PROBLEM DETAILS. Each line from the one that holds "this would be a great little" to the end of the records is to be retyped exactly. Pictures are not part of the copy.

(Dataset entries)
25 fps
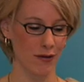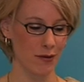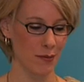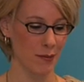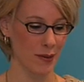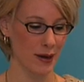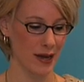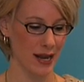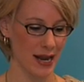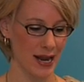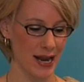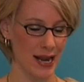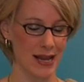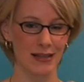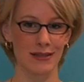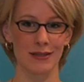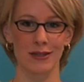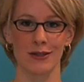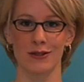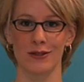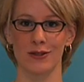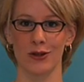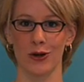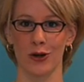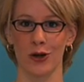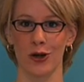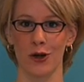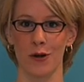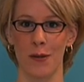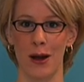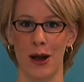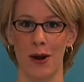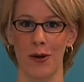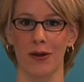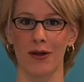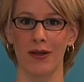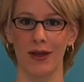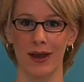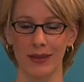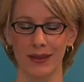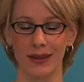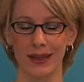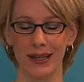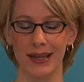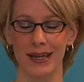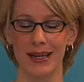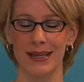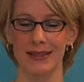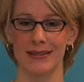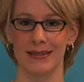Everybody is concerned about
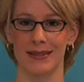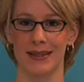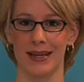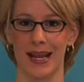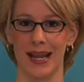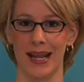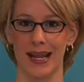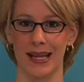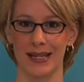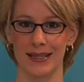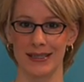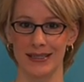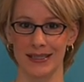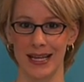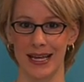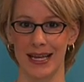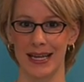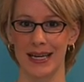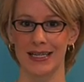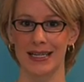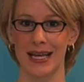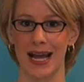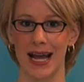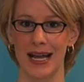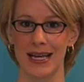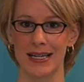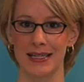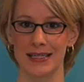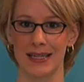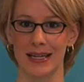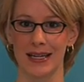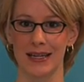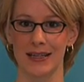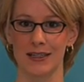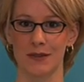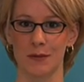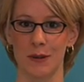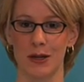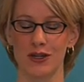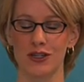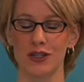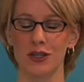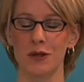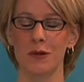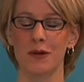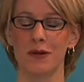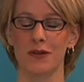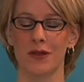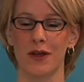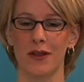cleanliness and hand sanitizing,
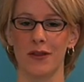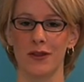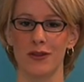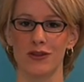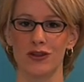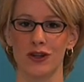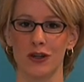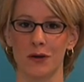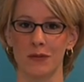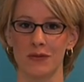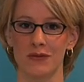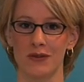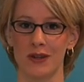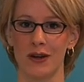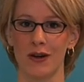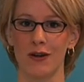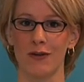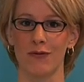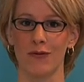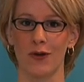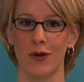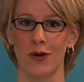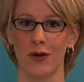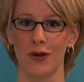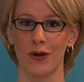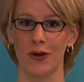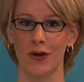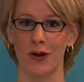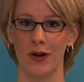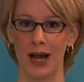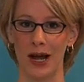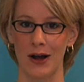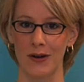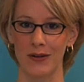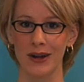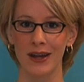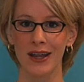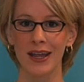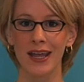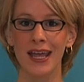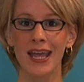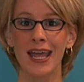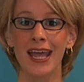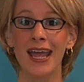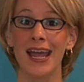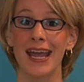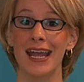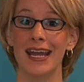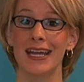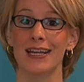especially with all the germs that are floating around.
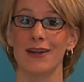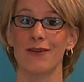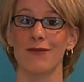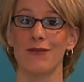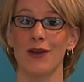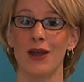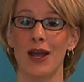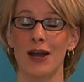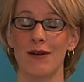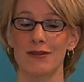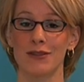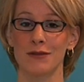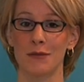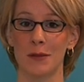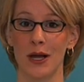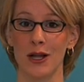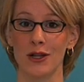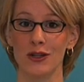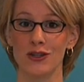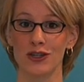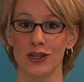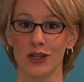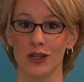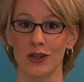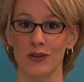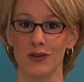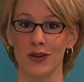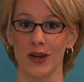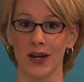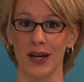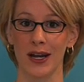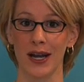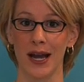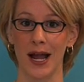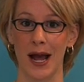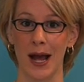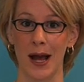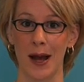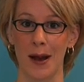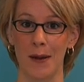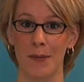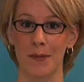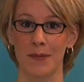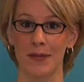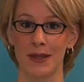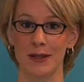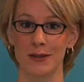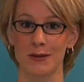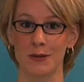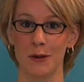And if you have small children,
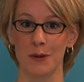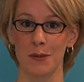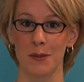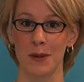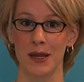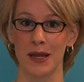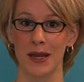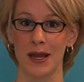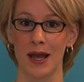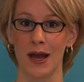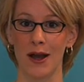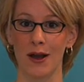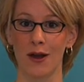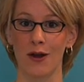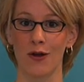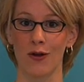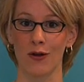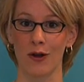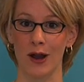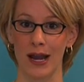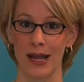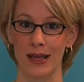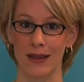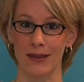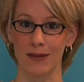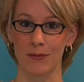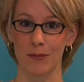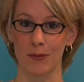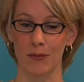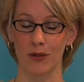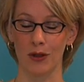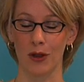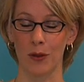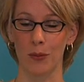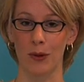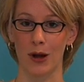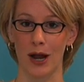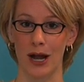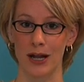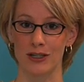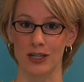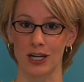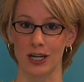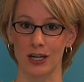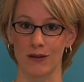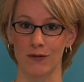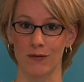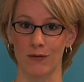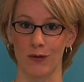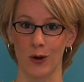this would be a great little
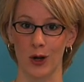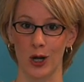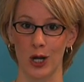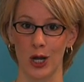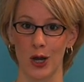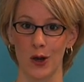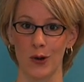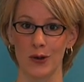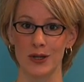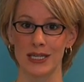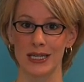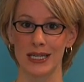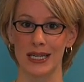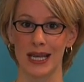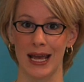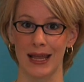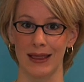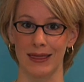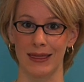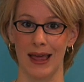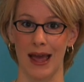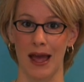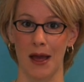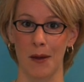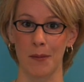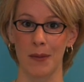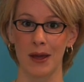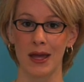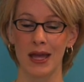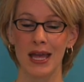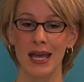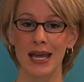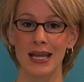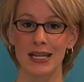project for you to get them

EXERCISE RESPONSE.
this would be a great little
project for you to get them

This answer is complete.